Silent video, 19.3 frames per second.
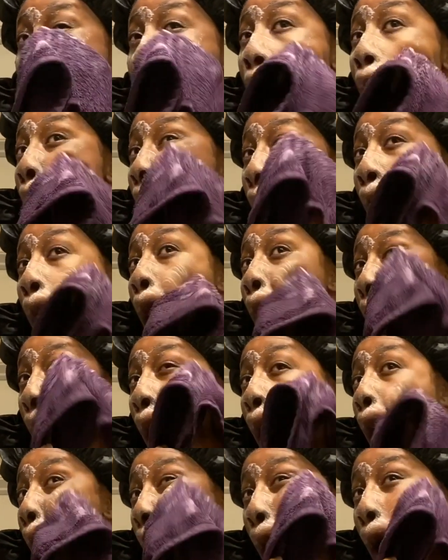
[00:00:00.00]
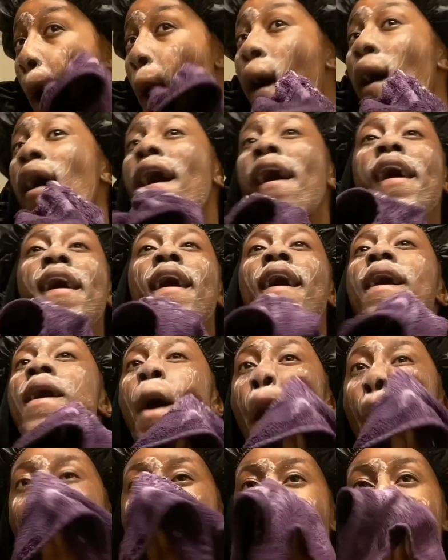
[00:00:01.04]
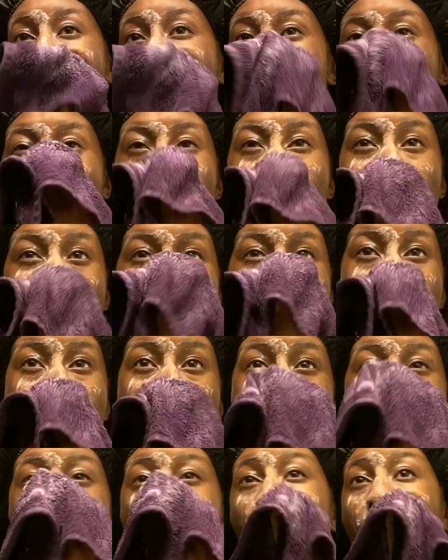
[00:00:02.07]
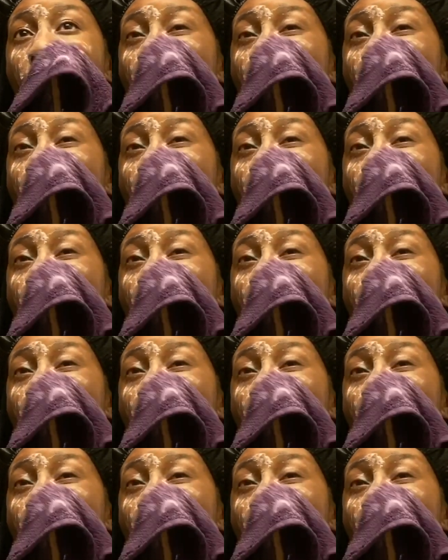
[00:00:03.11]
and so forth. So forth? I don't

· · · ·

All of the lines above should be copied exactly, apart from the pictures.

*Solution below*.
Silent video, 19.3 frames per second.
[00:00:00.00]
[00:00:01.04]
[00:00:02.07]
[00:00:03.11]
and so forth. So forth? I don't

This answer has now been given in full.